Ele apertara um botão e desaparecera na caixa de metal. Lince olhou ao redor. Era um andar completamente vazio. Não havia nenhuma parede, apenas pilastras da construção e a carcaça externa. Estava tudo vazio, de verdade. No momento sentiu um arrepio. Só dava para ver as paredes finais, repletas de janelas e vidraças enormes.

— Aqui – uma voz feminina veio do fundo. Lince virou-se e caminhou para a parte de trás do tubo do elevador, qual ficava bem no meio do prédio, como se fosse sua espinha.

Ela andou até conseguir ver a mulher. Estava bem ao fundo, perto de uma enorme vidraça, sentada sobre uma mesa de escritório, olhando para fora. O tempo estava limpo, com poucas nuvens. – Aproxime-se.
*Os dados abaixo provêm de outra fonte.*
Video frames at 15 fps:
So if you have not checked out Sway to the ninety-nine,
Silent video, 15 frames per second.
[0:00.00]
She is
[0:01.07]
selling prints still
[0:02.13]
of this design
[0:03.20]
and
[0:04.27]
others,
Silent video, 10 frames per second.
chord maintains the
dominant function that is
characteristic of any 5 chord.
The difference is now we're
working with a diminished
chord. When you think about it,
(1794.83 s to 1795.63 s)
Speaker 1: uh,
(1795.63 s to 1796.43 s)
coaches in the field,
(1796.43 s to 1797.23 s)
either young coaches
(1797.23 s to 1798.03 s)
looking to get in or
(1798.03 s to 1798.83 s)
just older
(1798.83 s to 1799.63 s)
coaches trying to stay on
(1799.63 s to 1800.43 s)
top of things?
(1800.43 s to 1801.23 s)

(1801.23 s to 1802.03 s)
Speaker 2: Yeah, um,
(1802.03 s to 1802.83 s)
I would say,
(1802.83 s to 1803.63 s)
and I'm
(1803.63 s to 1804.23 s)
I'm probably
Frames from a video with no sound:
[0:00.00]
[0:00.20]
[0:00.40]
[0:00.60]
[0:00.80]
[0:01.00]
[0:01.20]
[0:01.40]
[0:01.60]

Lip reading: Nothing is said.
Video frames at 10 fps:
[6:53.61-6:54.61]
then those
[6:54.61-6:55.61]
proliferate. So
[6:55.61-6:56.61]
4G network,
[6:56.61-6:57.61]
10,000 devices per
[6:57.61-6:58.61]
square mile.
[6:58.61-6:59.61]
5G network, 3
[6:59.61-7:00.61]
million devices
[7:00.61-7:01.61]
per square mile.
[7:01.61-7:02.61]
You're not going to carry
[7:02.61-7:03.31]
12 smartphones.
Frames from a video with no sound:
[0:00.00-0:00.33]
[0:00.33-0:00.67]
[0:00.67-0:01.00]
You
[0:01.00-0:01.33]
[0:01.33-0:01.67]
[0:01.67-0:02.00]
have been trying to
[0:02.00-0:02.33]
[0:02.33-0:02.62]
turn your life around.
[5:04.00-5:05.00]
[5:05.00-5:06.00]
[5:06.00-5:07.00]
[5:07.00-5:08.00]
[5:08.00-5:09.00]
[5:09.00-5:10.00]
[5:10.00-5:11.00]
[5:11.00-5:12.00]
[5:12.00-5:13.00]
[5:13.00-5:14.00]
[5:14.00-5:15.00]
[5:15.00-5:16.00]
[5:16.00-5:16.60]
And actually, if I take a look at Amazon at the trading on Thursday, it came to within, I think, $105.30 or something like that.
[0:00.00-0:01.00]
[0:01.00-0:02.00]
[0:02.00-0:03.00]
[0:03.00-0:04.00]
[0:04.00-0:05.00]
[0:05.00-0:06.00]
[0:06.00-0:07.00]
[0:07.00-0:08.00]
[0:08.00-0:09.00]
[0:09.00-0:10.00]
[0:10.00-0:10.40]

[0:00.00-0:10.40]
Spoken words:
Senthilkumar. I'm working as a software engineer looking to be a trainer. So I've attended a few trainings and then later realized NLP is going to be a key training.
Lince caminhou até ela. Teve até certo medo, mas manteve sua cara séria e petulante. Ela era a mandachuva daquele comando enorme e organizado, deveria ou ser muito rígida ou muito má. À frente da mesa haviam duas poltronas azuis desgastadas, e sobre ela um notebook.

— Qual o seu nome?

— Lince – ela pensou em mentir, mas depois desistiu. Amely virou a cadeira giratória em sua direção para poder analisá-la. – Eu vim do leste.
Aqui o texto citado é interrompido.